** Opening DATA SECTION block **

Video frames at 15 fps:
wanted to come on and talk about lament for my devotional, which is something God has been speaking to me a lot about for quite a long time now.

** Closing DATA SECTION block **
** Opening DATA SECTION block **

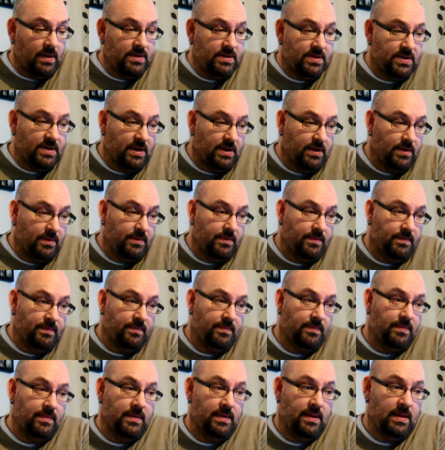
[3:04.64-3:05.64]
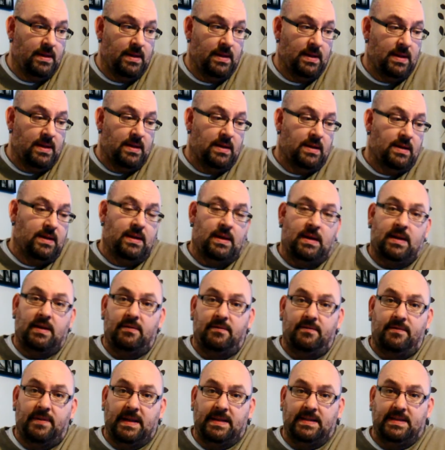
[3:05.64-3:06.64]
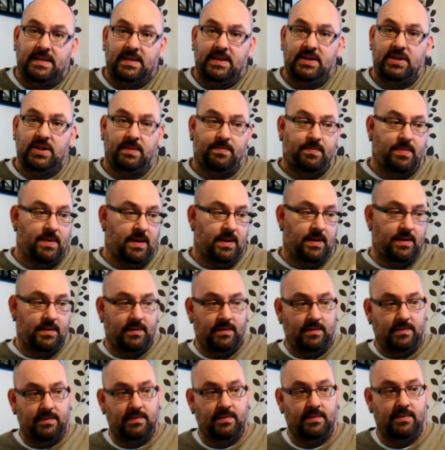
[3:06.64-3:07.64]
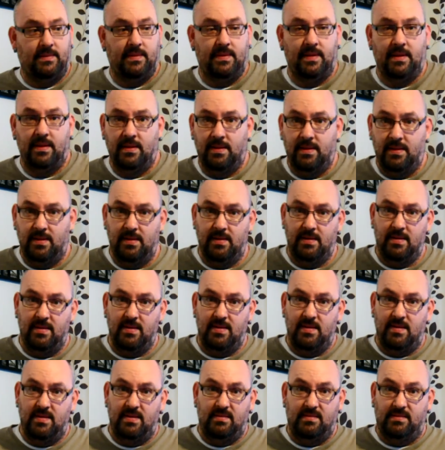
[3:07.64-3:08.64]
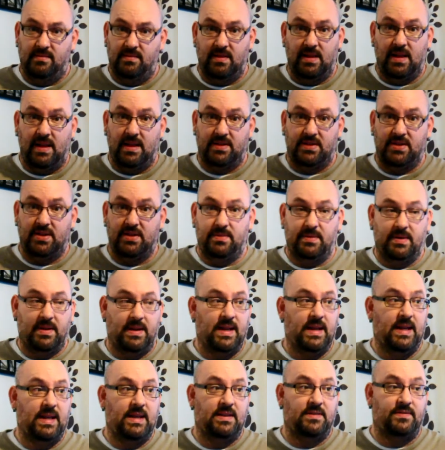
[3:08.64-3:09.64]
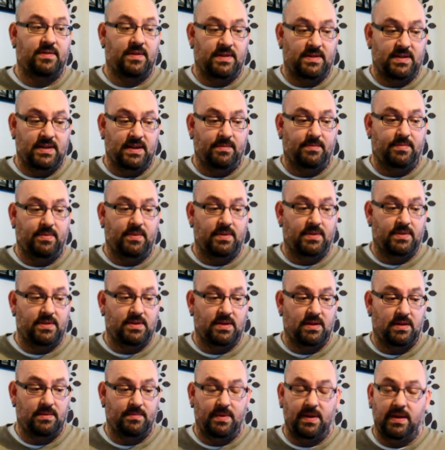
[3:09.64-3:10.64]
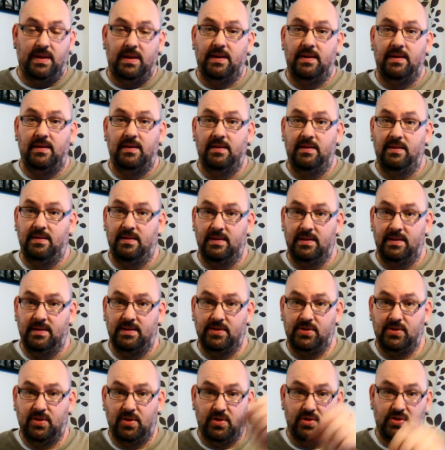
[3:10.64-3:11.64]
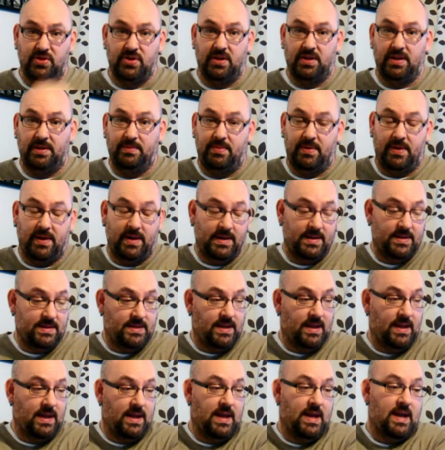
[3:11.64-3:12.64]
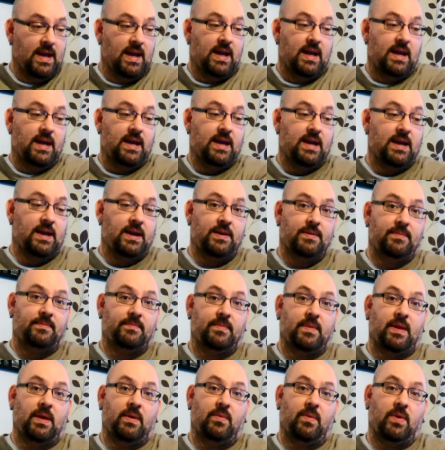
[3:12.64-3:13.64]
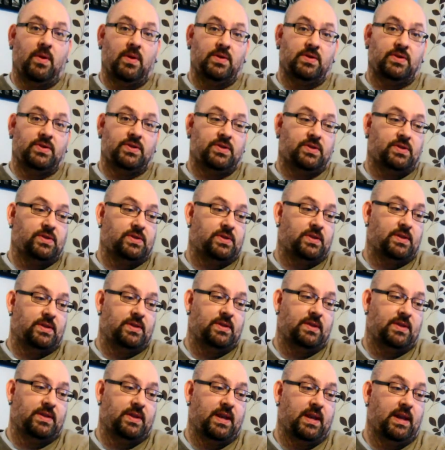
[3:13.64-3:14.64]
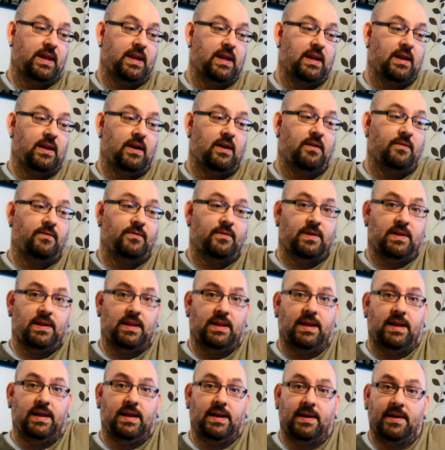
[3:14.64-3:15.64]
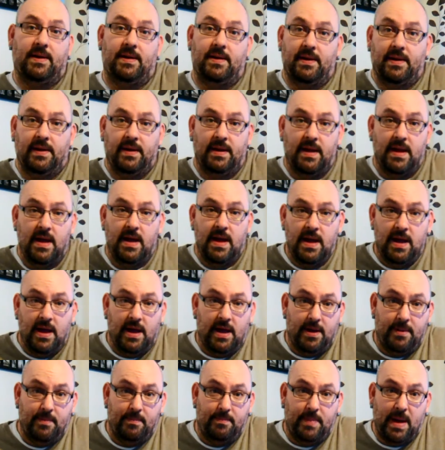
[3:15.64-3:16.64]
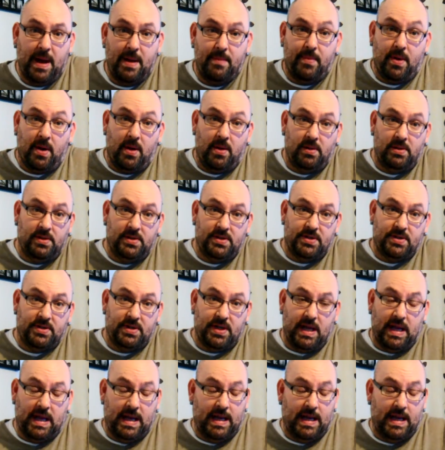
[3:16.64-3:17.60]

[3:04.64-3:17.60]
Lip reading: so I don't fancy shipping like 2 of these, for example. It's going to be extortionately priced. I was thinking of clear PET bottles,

** Closing DATA SECTION block **

:: PROBLEM REQUIREMENTS ::
Look above for the line with "[3:14.64-3:15.64]" and the line with "Lip reading: so". Copy them and every line between, exactly, but no pictures.

:: ANSWER TO THIS TASK ::
[3:14.64-3:15.64]
[3:15.64-3:16.64]
[3:16.64-3:17.60]

[3:04.64-3:17.60]
Lip reading: so I don't fancy shipping like 2 of these, for example. It's going to be extortionately priced. I was thinking of clear PET bottles,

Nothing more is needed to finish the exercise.